Two leading examples were BlackBerry and HP, which spent vast sums creating and marketing two premium-priced products in the PlayBook and TouchPad, only for them to fail dismally within months of launch. Later in the year, Amazon would show them the proper way to tackle Apple's dominance.
Enterprise is Go
Over the year, 2010's many promises of enterprise for mobile started to come to fruition. This was led largely by the idea of social and unified collaboration as workers became more contactable and then able to interact with messages, discussions and then documents on the go. With office and cloud apps appearing from every corner, business has really taken the mobile form to heart and it is up to developers to remain in tune with user needs in this rapidly evolving landscape.

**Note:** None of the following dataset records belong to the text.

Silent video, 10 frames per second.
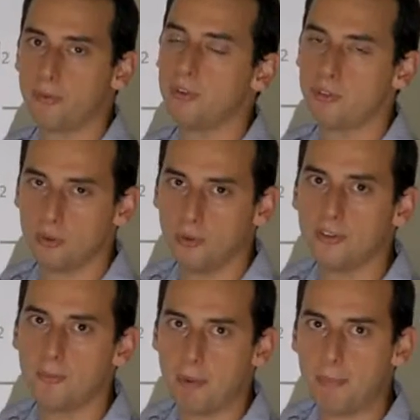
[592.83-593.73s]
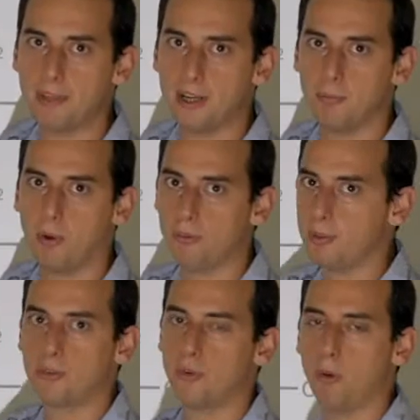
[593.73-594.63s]
which is known as the peptide bond
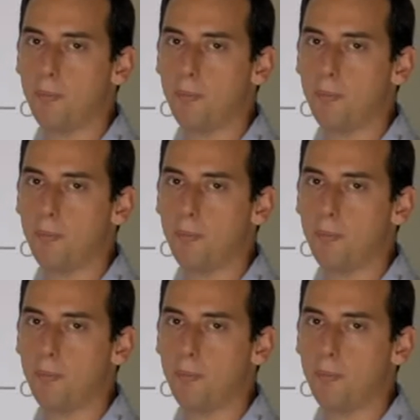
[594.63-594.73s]
because all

That will mean taking a great deal of notice how users relationships evolve with their devices and creating apps and services that meet the sweet spot between business needs and user abilities — not just converting your existing apps and expecting business as usual.
Mark of the Mobile
Beyond the sexier design, slightly bigger screen, fewer buttons and more powerful chips, smartphones in 2011 seemed to be on a gap year. There have been dozens of high-end, and thousands of mid-range, Android devices, but whatever the latest Bionic-Droid-Thunderbolt-Sensation offered, nothing really demanded attention until the Nexus turned up at the end of the year, and since it's not even on sale yet, I think we can call that a 2012 phone by proxy.